In the Law Society Gazette of: September 2008, the following was recorded, regarding Private Investigator Licences:

“The big players, such as leading risk consultants Kroll, argue that there should be a corporate licence for the bigger firms instead of a corporate licence for the bigger firms instead of individual licences. Tommy Helsby, Chairman of Kroll’s Europe, Middle East and African Region, says: “It’s just going to add unnecessary costs to the business. There is a huge difference between our business, and others like us, and the one-man bands to which these regulations apply.
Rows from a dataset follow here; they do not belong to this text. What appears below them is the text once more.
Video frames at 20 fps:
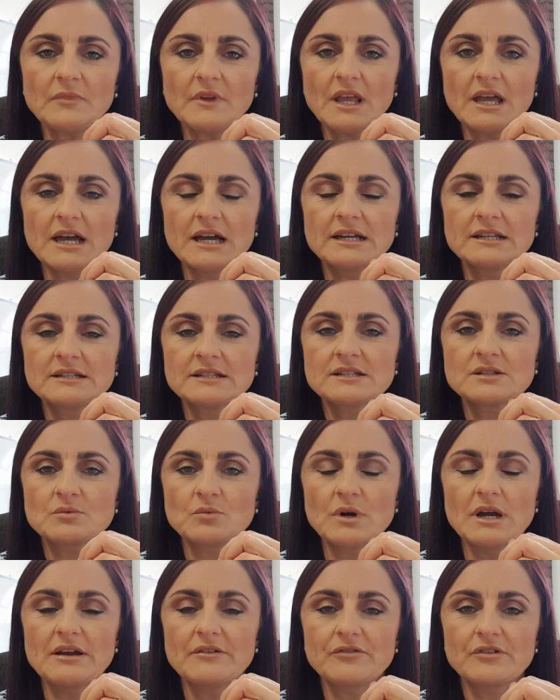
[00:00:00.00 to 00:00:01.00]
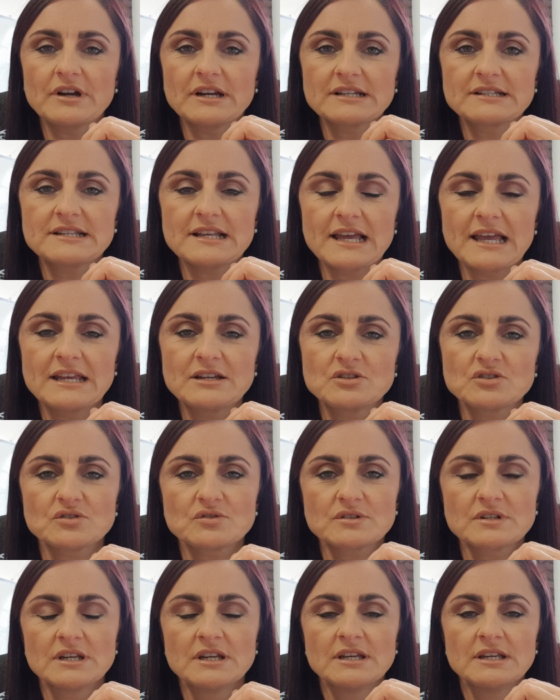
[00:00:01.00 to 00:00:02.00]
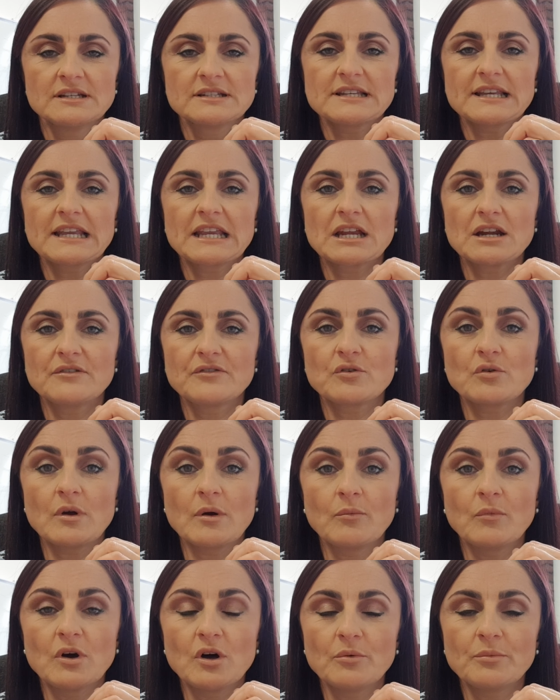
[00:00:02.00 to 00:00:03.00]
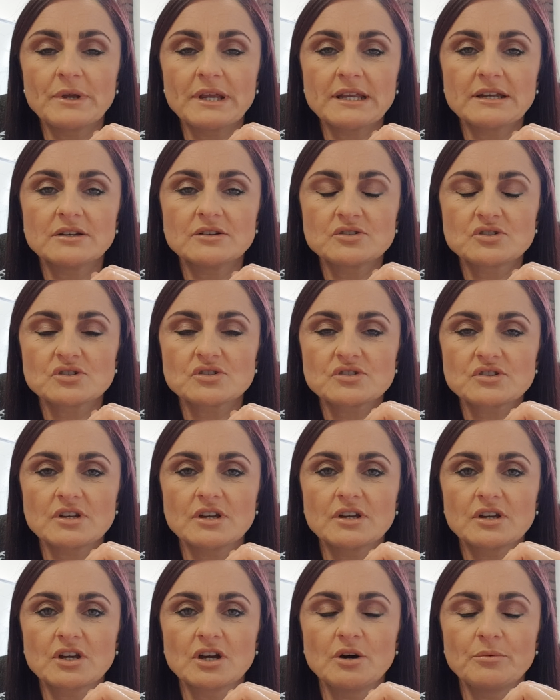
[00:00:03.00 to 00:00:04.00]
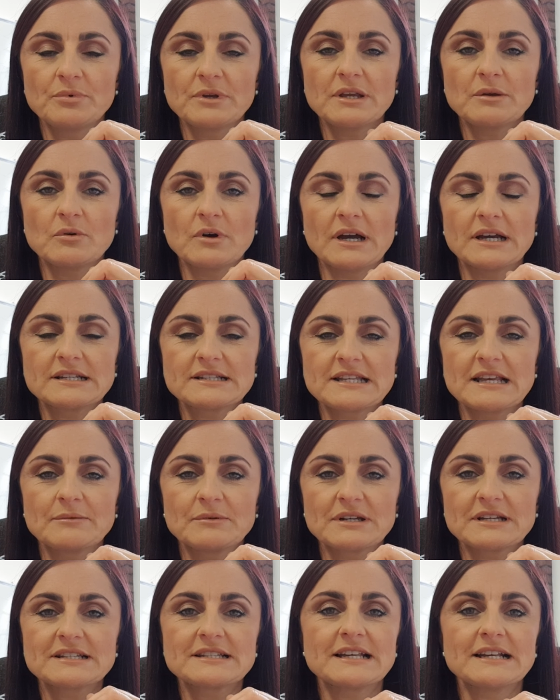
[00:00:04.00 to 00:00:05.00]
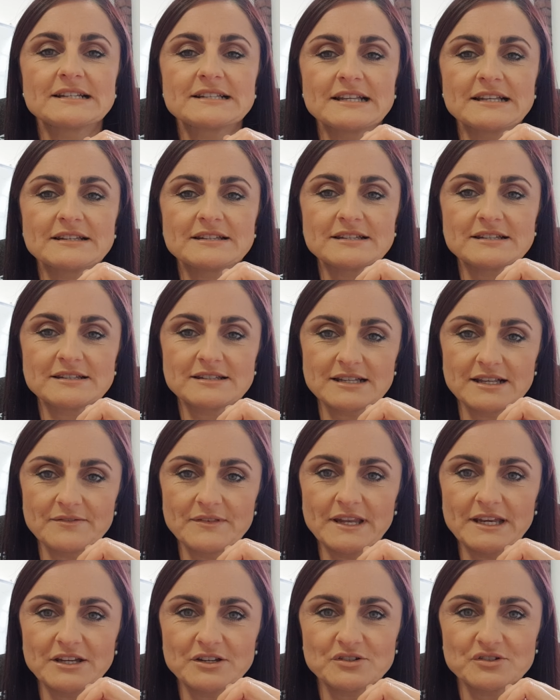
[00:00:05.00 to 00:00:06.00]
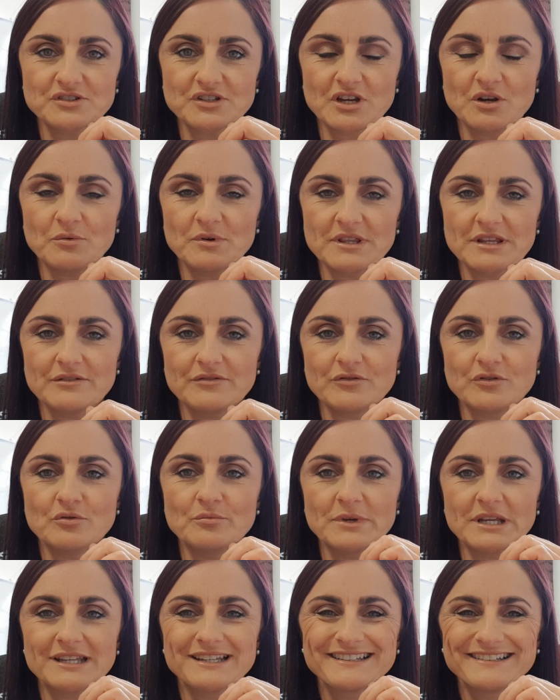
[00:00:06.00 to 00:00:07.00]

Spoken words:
And whatever I say, just taking care of your own well-being, just copy what I say. I'm going to say a sentence and then you just go with it for me.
It’s like requiring every employee at Eddie Stobart have an HGV licence – it is simply a fundamental lack of understanding of the business”.

Large organisations like Capita or Kroll will embrace Corporate Licences, but, if every single employee needs an individual private investigator licence, bearing in mind the possible cost of a UK PI Licence, I am certain that these corporate investigators will seek, “Off Shore”, licences or will try to rebrand operatives as: “Solicitors Agents”, “Forensic Accountants”, “Analysts” or “Researchers”.

The Parliamentary Home Affairs Select Committee in recommending that the licensing of Private Investigators goes ahead makes two very important points:

The term: “Private Investigator” will become a protected term, a bit like: “Solicitor”, or: “Trading Standards Officer”. You cannot, simply, call yourself a PI, Private Detective or Private Investigator, if you are not engaged in a, relevant: “Investigatory Process”, in the Private Sector.

Secondly, if you are, “Engaged in an investigatory Process”, then you must be licences as a Private Investigator or you need to be “Registered”…

There is good news for the, “Big players”, the Home Affairs Select Committee have also recommended that if a company is licensed, then the employees need only to be registered as PI’s.

Solicitors and other professionals will also need to be on the Private Investigator Register, when licensing arrives, if they engage in activity that comes under the definition of “Private Investigation”.